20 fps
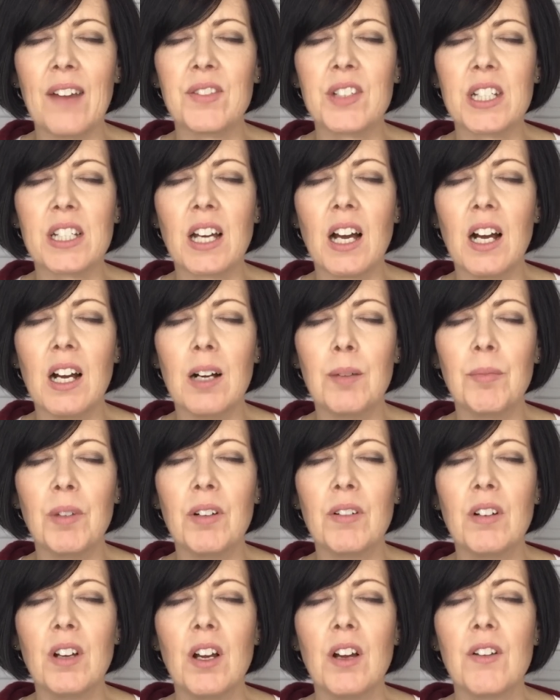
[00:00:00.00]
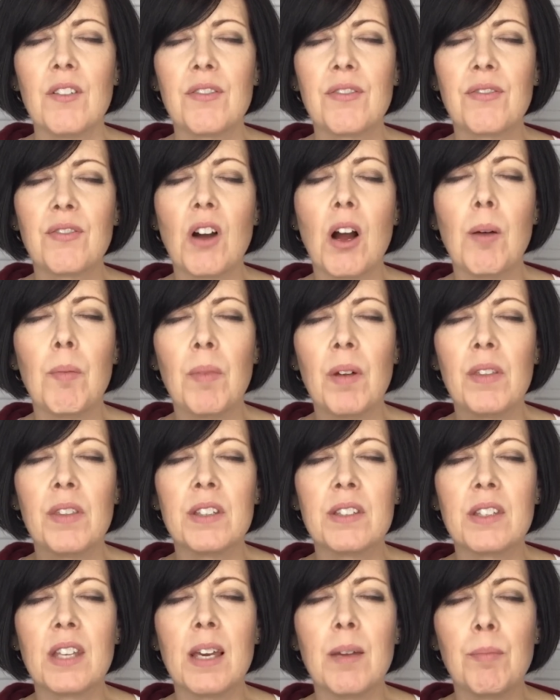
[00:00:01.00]
have to come from
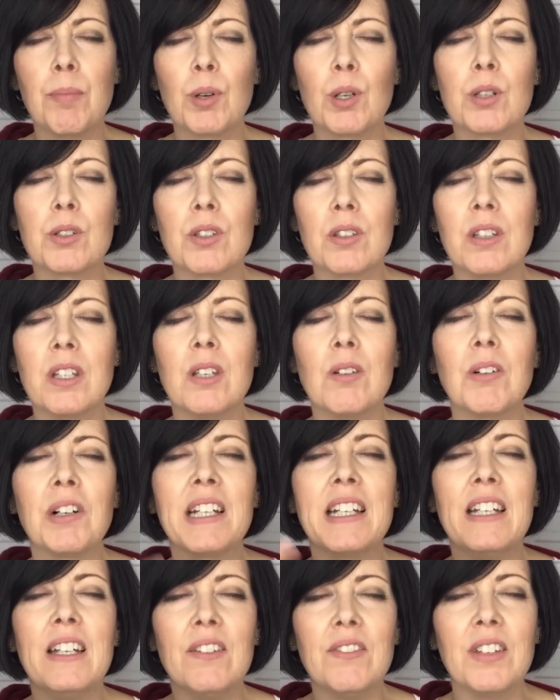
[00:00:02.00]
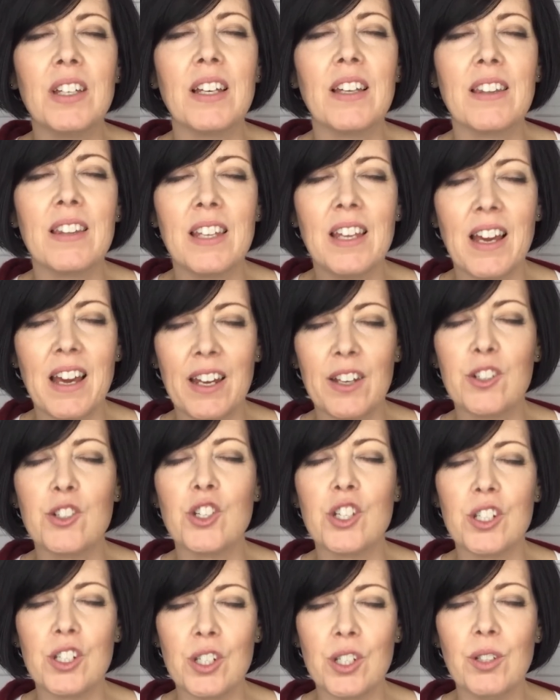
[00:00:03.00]
the same person that you're giving the
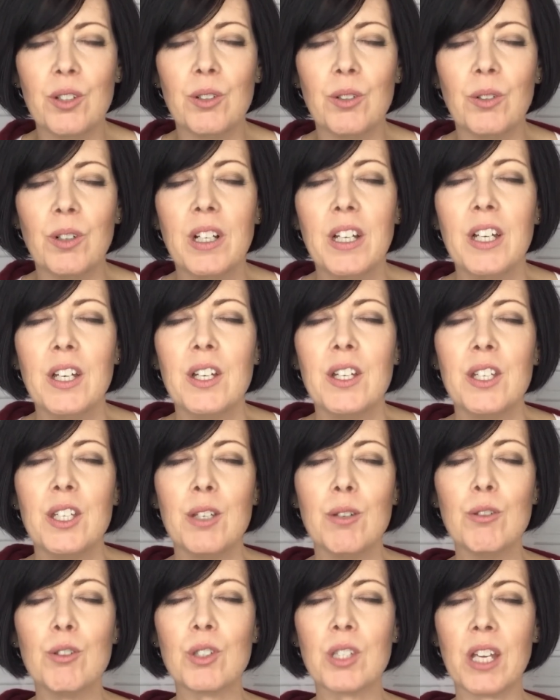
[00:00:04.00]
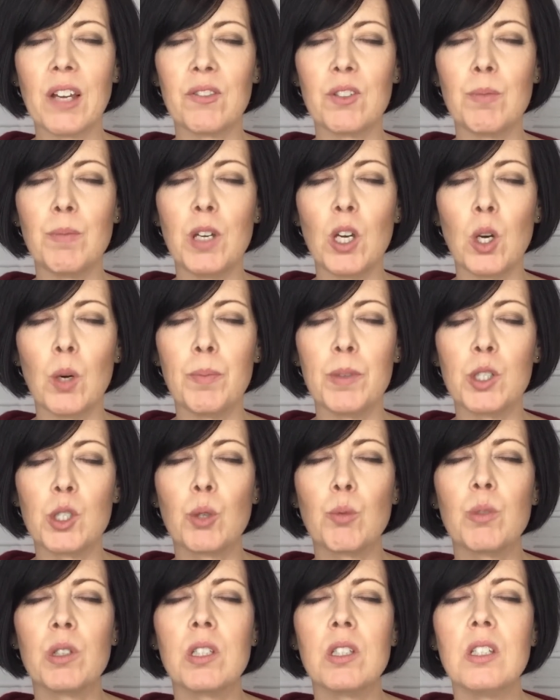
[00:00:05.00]
energy to. You just have to be
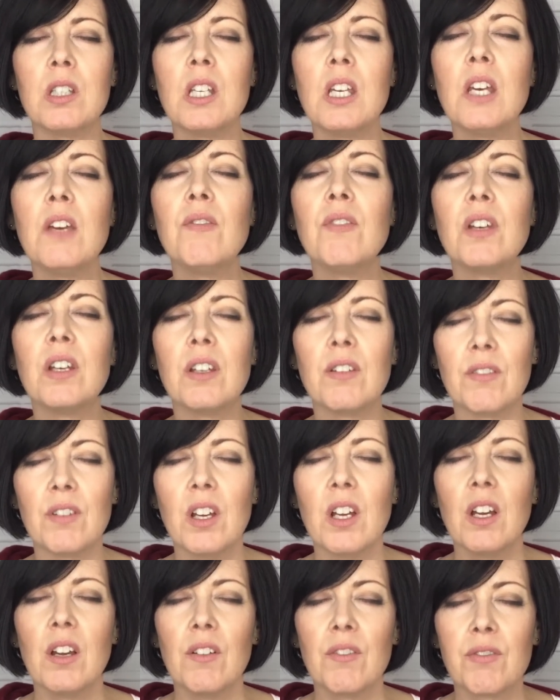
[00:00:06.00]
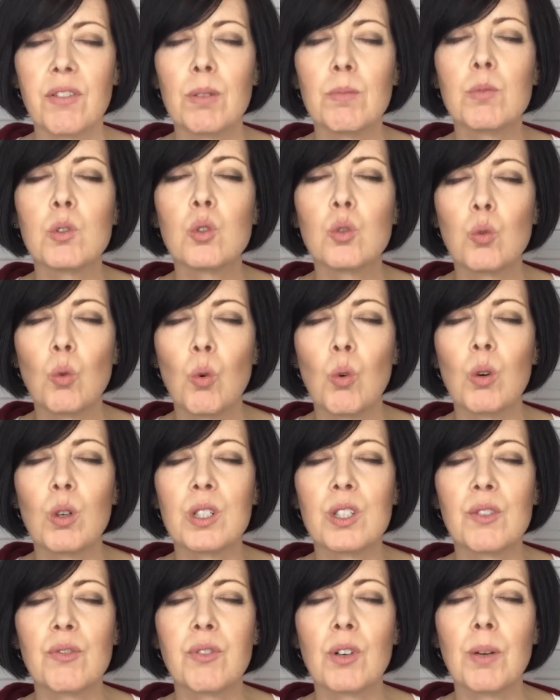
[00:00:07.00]
open to receive it from
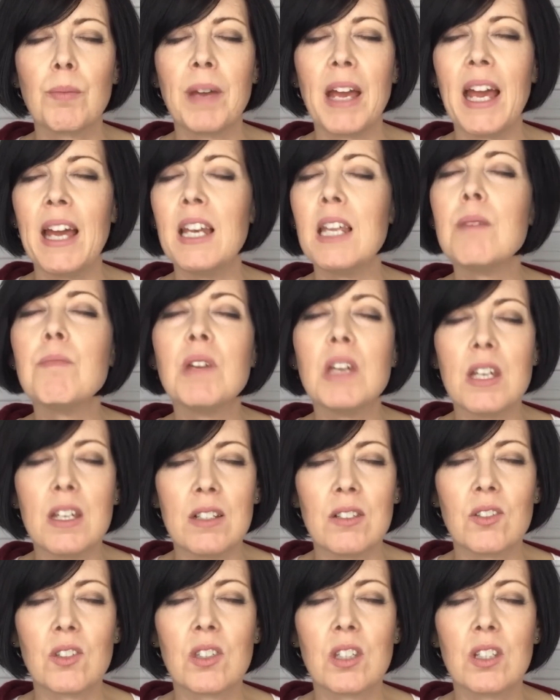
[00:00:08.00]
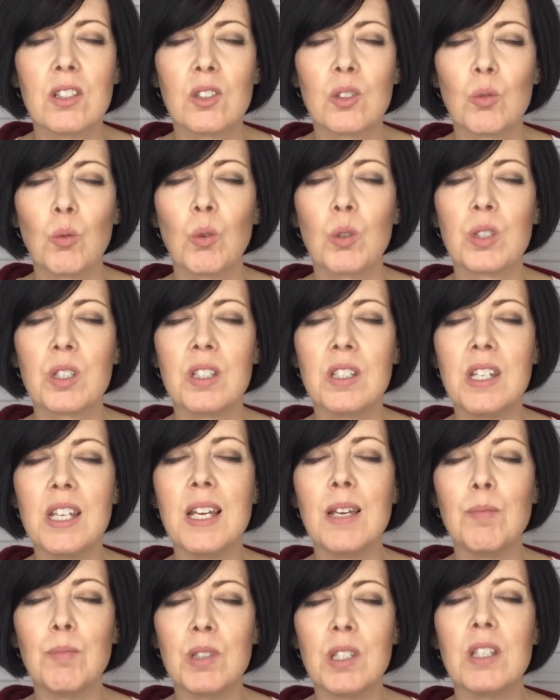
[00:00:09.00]
source from any means that source
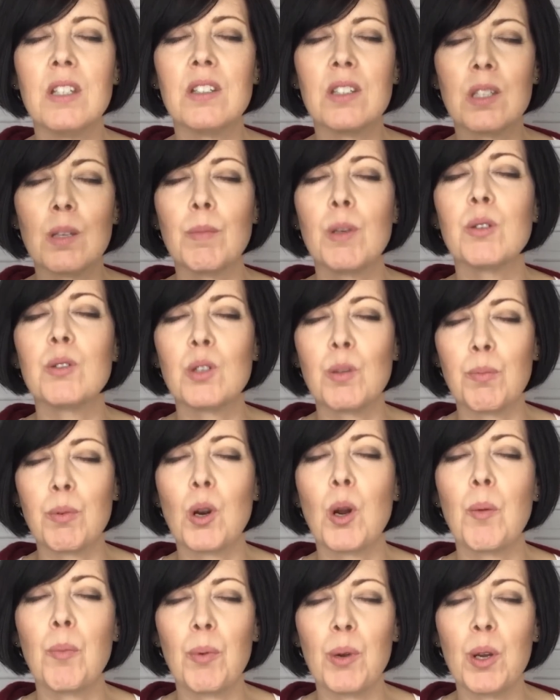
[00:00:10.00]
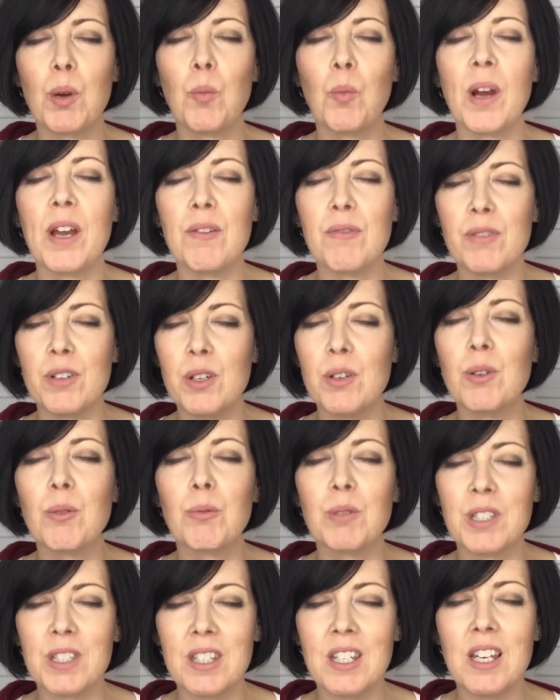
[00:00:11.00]
deems is the most appropriate way for you
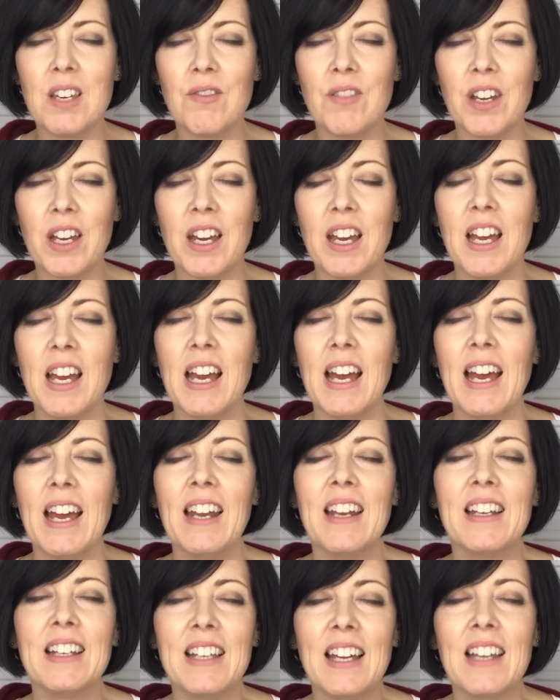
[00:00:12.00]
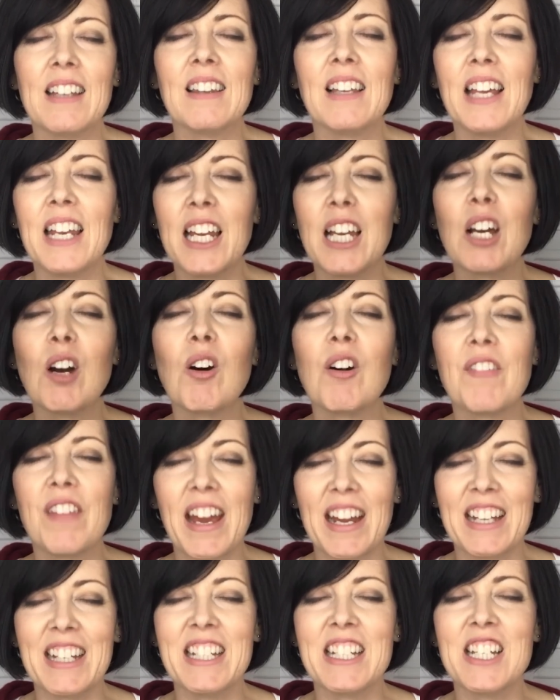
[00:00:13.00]
to receive it and again letting go
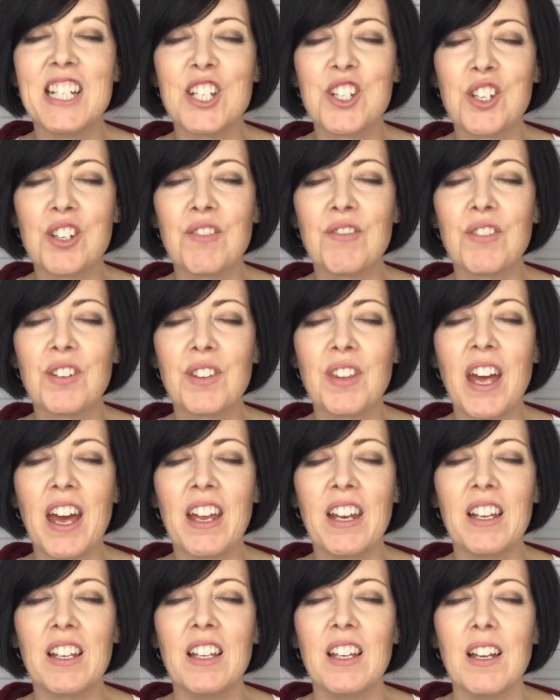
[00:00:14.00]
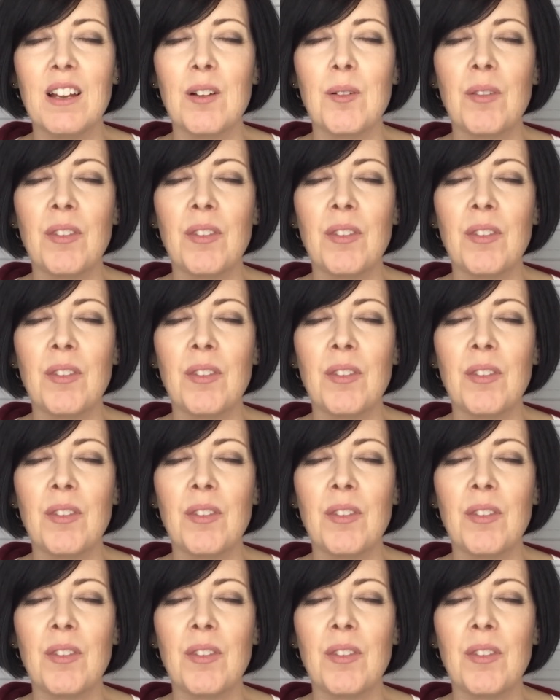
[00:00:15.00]
of that condition for that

☆ ☆ ☆

Repeat the listing word for word, but without its pictures.

20 fps
[00:00:00.00]
[00:00:01.00]
have to come from
[00:00:02.00]
[00:00:03.00]
the same person that you're giving the
[00:00:04.00]
[00:00:05.00]
energy to. You just have to be
[00:00:06.00]
[00:00:07.00]
open to receive it from
[00:00:08.00]
[00:00:09.00]
source from any means that source
[00:00:10.00]
[00:00:11.00]
deems is the most appropriate way for you
[00:00:12.00]
[00:00:13.00]
to receive it and again letting go
[00:00:14.00]
[00:00:15.00]
of that condition for that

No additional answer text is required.